Precari comunali, rinnovata la proroga a 56 lavoratori

31 Dicembre 2015

L’AQUILA. La giunta ha approvato, su proposta dell’assessore Elisabetta Leone, il rinnovo dei contratti di lavoro a tempo determinato del personale assunto sulla base della normativa emergenziale con...

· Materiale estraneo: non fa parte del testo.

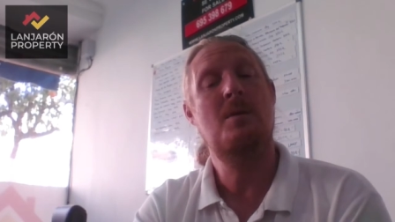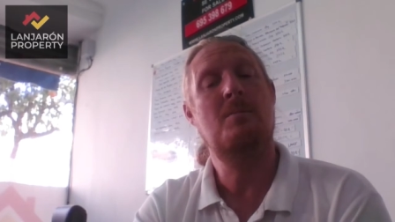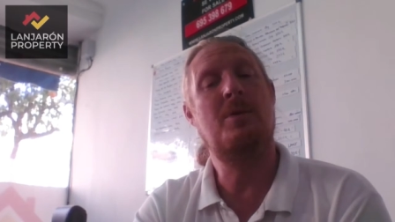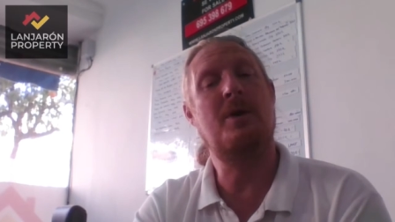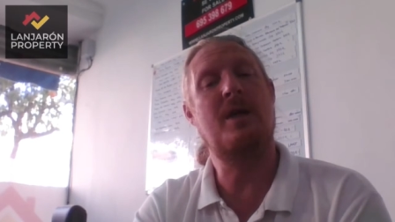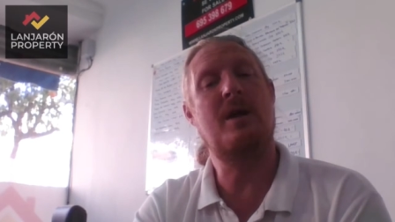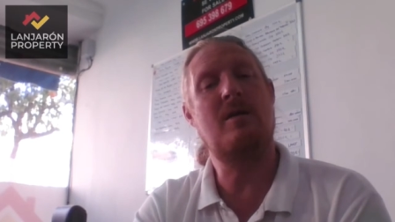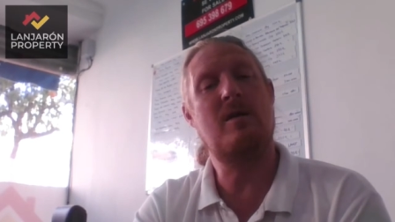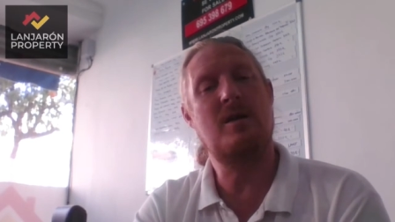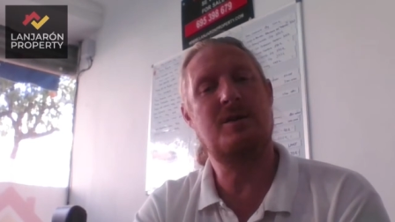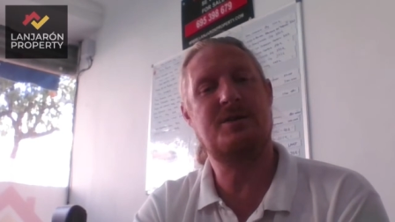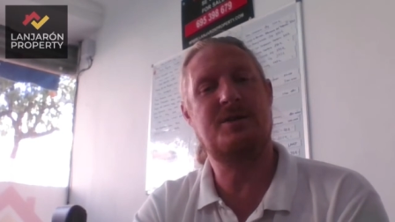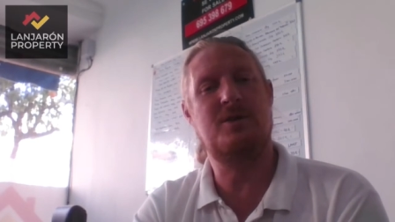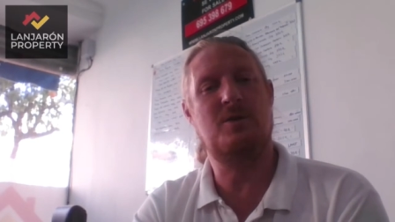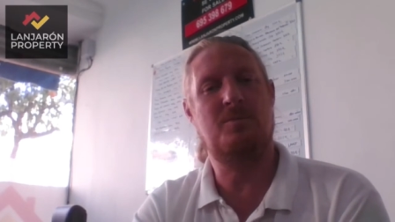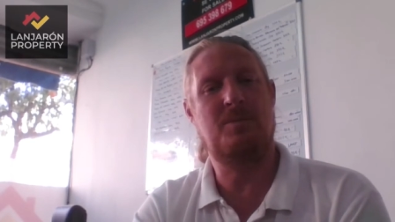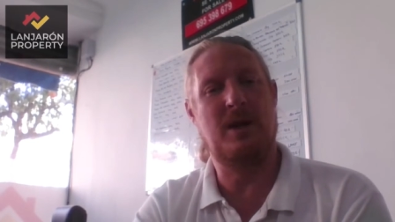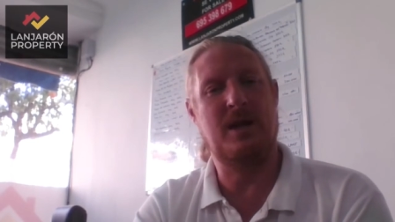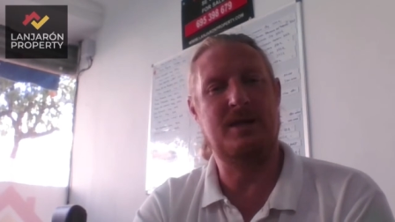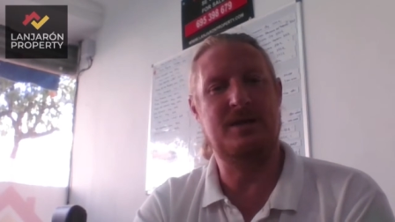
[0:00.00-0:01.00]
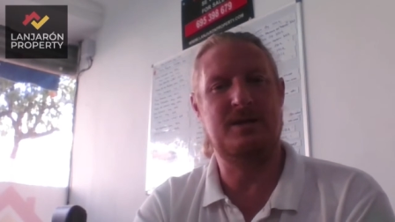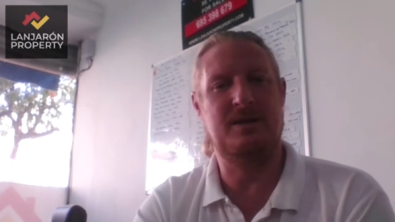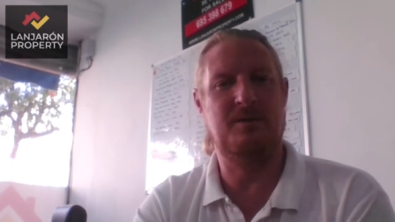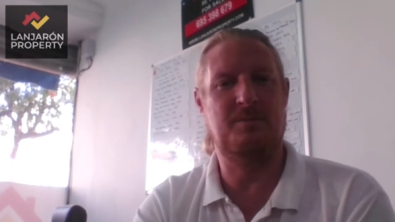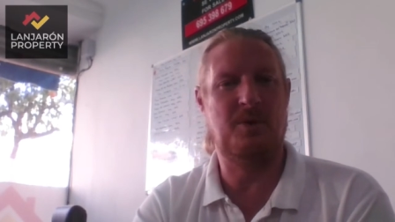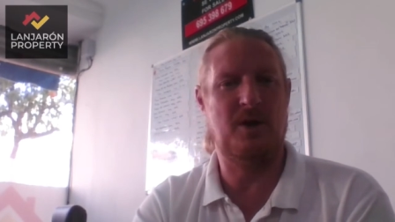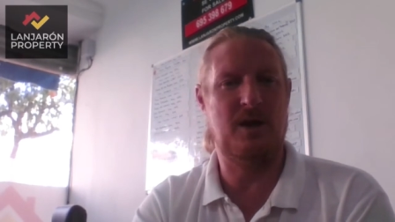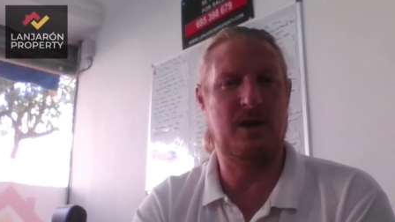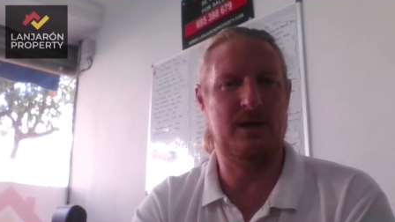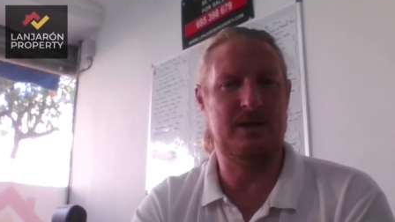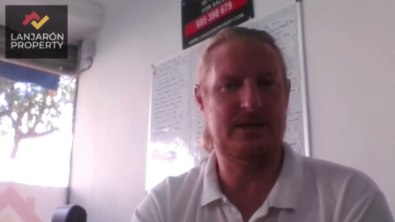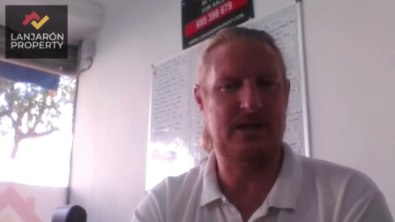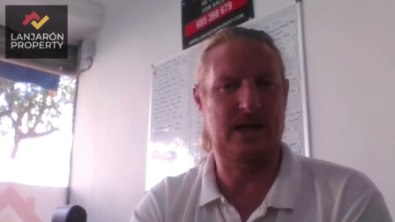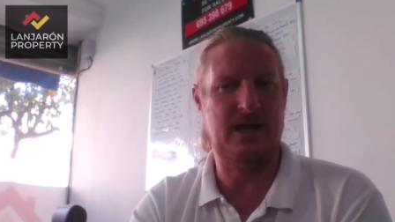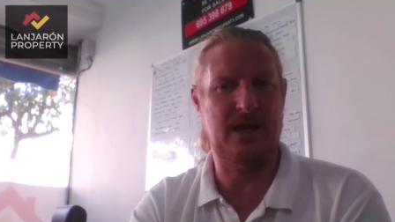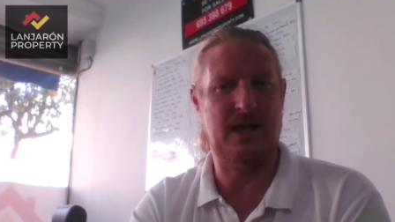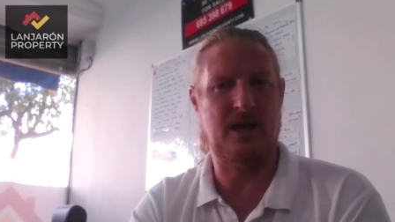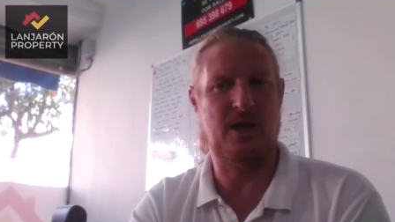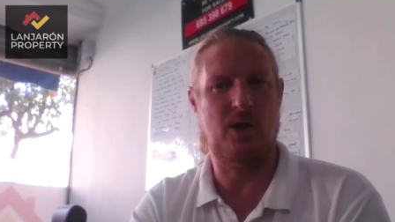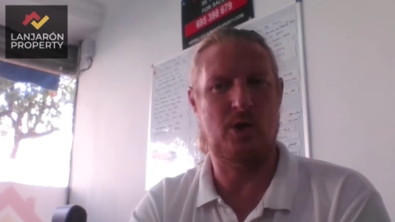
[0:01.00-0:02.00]
But there are still plenty of buyers
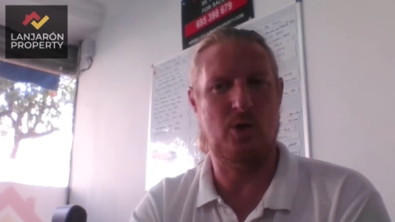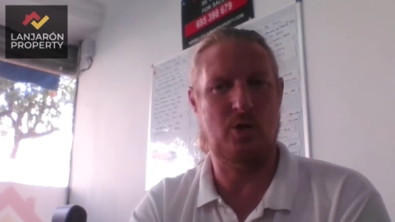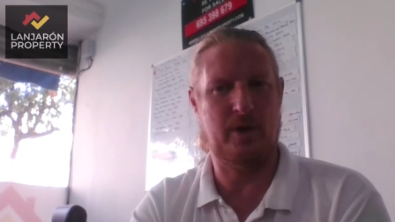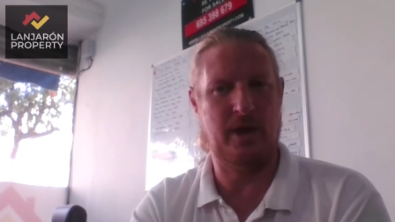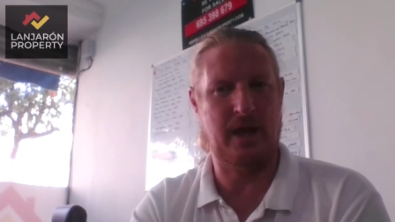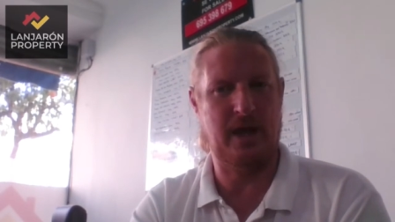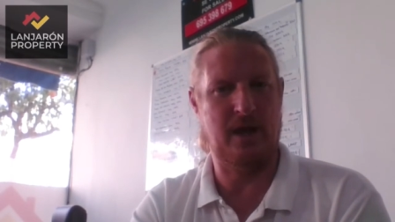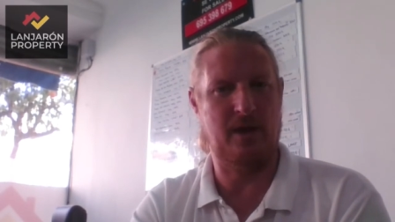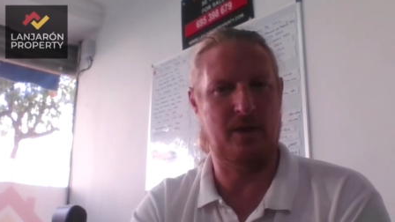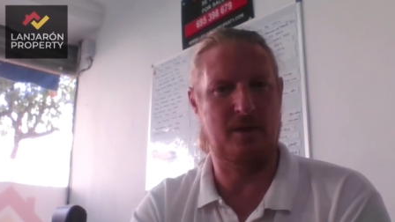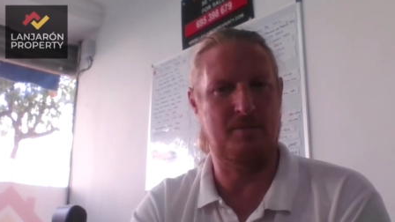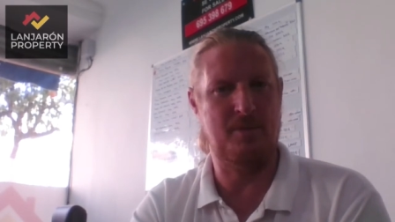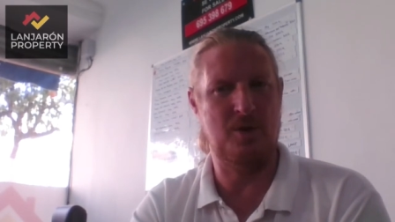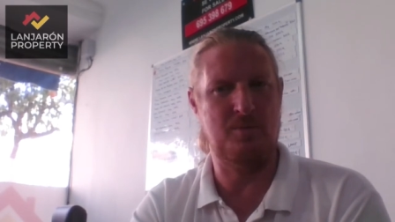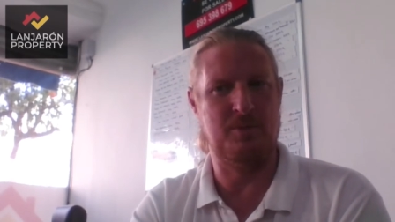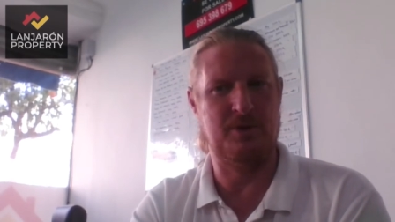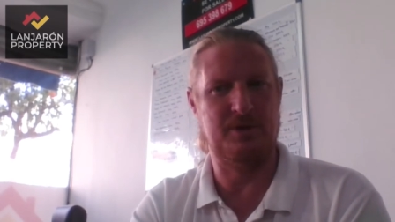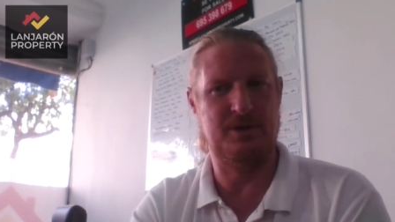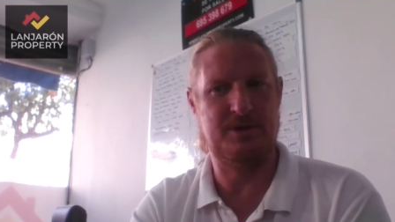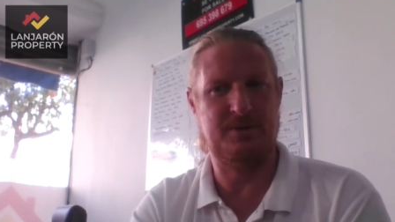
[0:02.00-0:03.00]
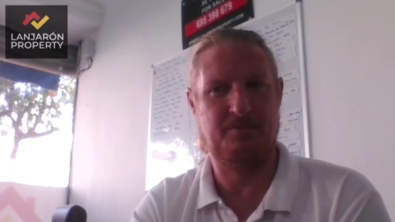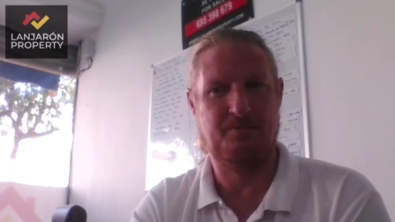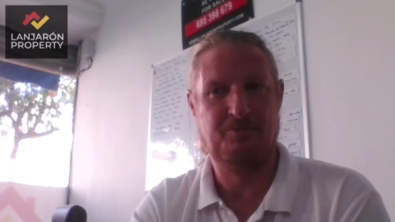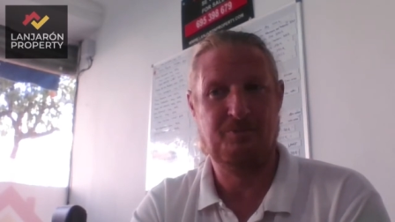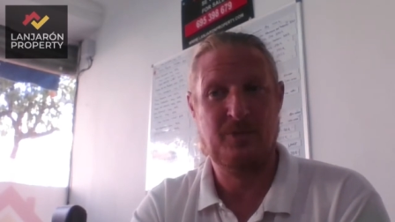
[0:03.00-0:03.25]
here looking at the moment.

L’AQUILA. La giunta ha approvato, su proposta dell’assessore Elisabetta Leone, il rinnovo dei contratti di lavoro a tempo determinato del personale assunto sulla base della normativa emergenziale con decorrenza da gennaio 2016 e per due mesi. «Dopo l’approvazione della legge di stabilità» , ha dichiarato l’assessore Leone, «in attesa dei fondi Cipe, abbiamo deciso di anticipare fondi del bilancio comunale per garantire al personale precario di rientrare al più presto sul posto di lavoro per svolgere tutte le fondamentali mansioni cui era preposto». Sono 56 le unità lavorative non dirigenziali cui è stato rinnovato il contratto cui si aggiunge la proroga dei contratti dirigenziali stipulati sulla base della normativa dirigenziale, in scadenza al 31 dicembre 2015, e riferiti ai settori Ricostruzione pubblica, politiche sociali e cultura e pianificazione. Nelle more della definizione della contrattazione decentrata, al fine di dare continuità alle attività dell’Ente, la giunta ha disposto la proroga per il mese di gennaio 2016, degli incarichi di posizione organizzativa in scadenza il 31 dicembre 2015. Su proposta dell’assessore Giovanni Cocciante, la giunta ha approvato il “Disciplinare sulle modalità di accesso alla banca dati demografica comunale per fini istituzionali da parte delle pubbliche amministrazioni e dei gestori di pubblici servizi”, modalità che verranno disciplinate, attraverso apposite convenzioni. La sottoscrizione di ogni convenzione «avverrà procedendo all’integrazione della stessa con le parti di competenza in merito alla determinazione della tipologia delle informazioni accessibili da parte dell’ente fruitore, attribuita in base alle esigenze del medesimo rispetto allo svolgimento dei propri compiti di istituto e nel rispetto dei principi di necessità, pertinenza e non eccedenza».